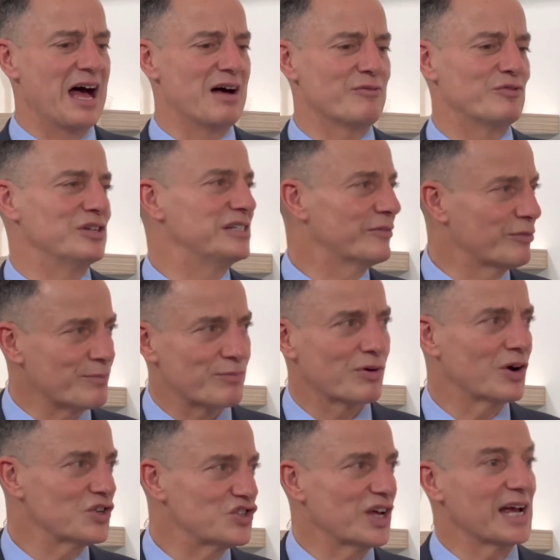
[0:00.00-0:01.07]
for different
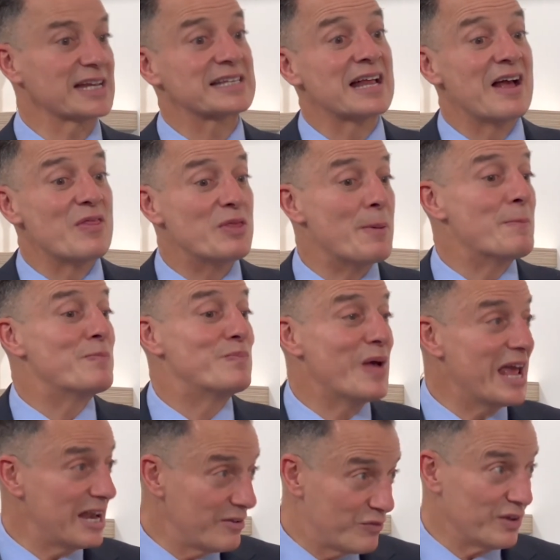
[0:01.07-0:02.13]
projects that
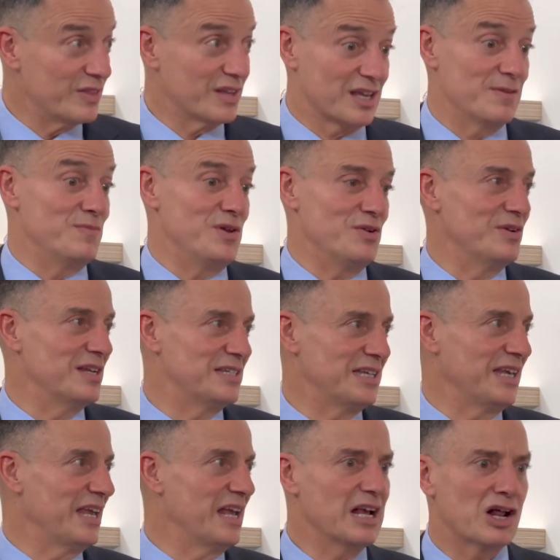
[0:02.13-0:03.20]
benefit the
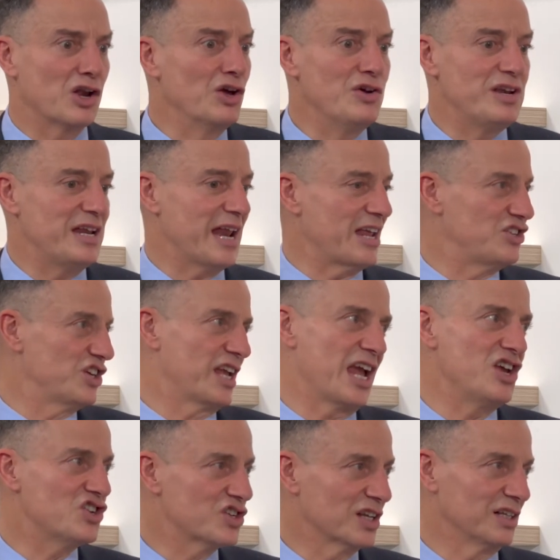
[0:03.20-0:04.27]
community, including
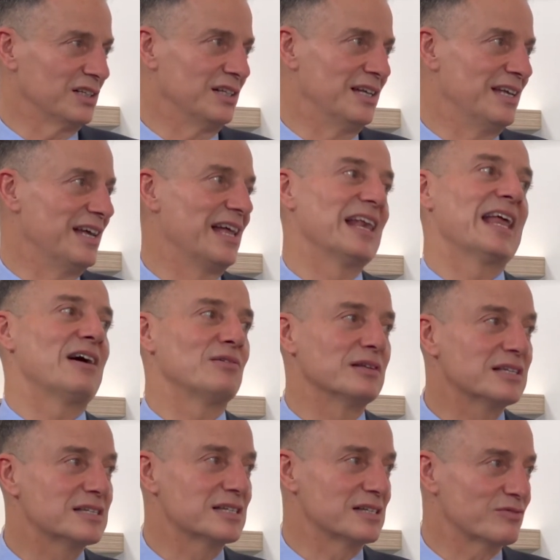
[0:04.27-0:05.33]
educational
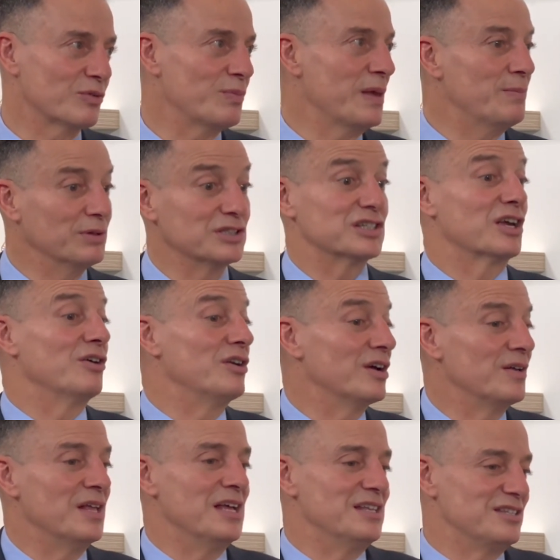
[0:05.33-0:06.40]
allowances for people to go
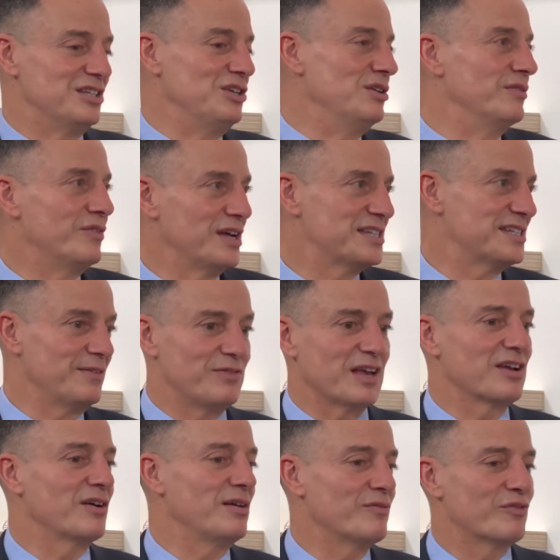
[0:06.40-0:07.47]
to university if they're
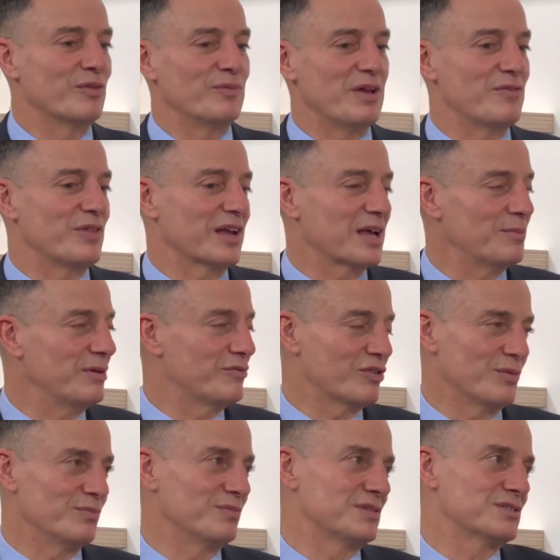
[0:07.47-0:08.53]
coming
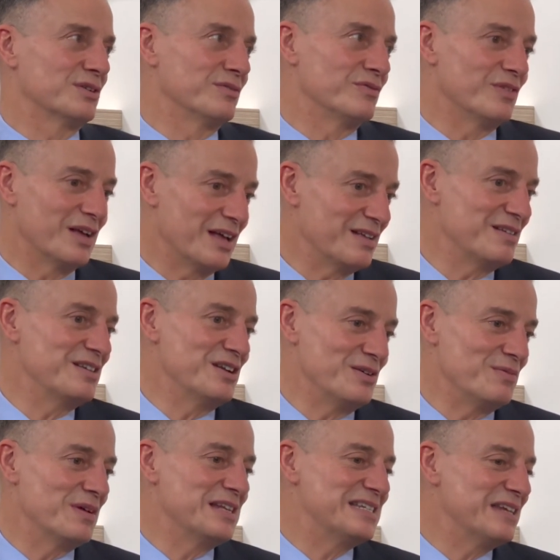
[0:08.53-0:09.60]
from sort of
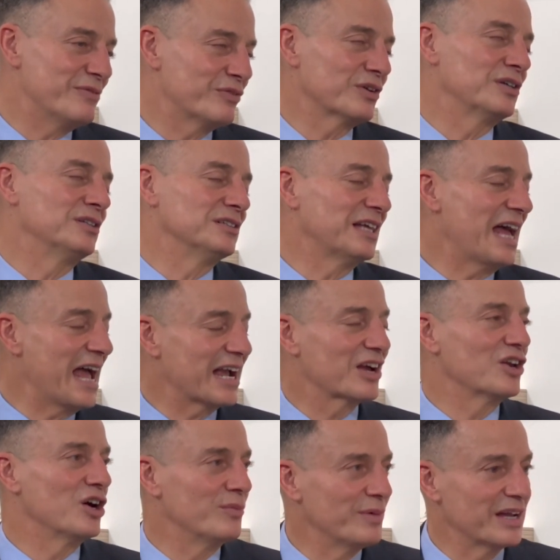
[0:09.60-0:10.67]
a difficult
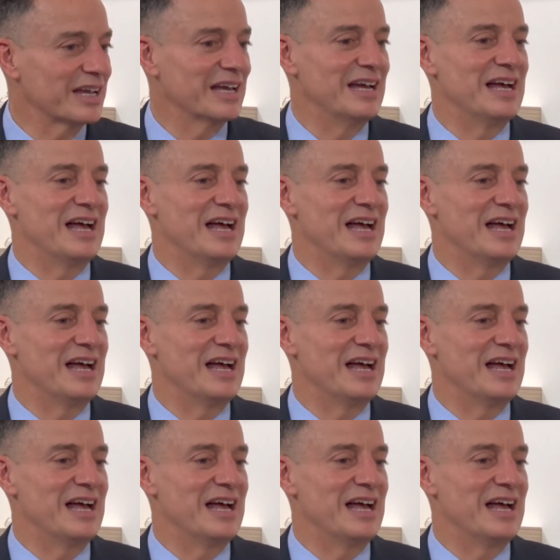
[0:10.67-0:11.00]
economic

○ ○ ○

**About this task**
Print the material above exactly, skipping its images.

**Response area**
[0:00.00-0:01.07]
for different
[0:01.07-0:02.13]
projects that
[0:02.13-0:03.20]
benefit the
[0:03.20-0:04.27]
community, including
[0:04.27-0:05.33]
educational
[0:05.33-0:06.40]
allowances for people to go
[0:06.40-0:07.47]
to university if they're
[0:07.47-0:08.53]
coming
[0:08.53-0:09.60]
from sort of
[0:09.60-0:10.67]
a difficult
[0:10.67-0:11.00]
economic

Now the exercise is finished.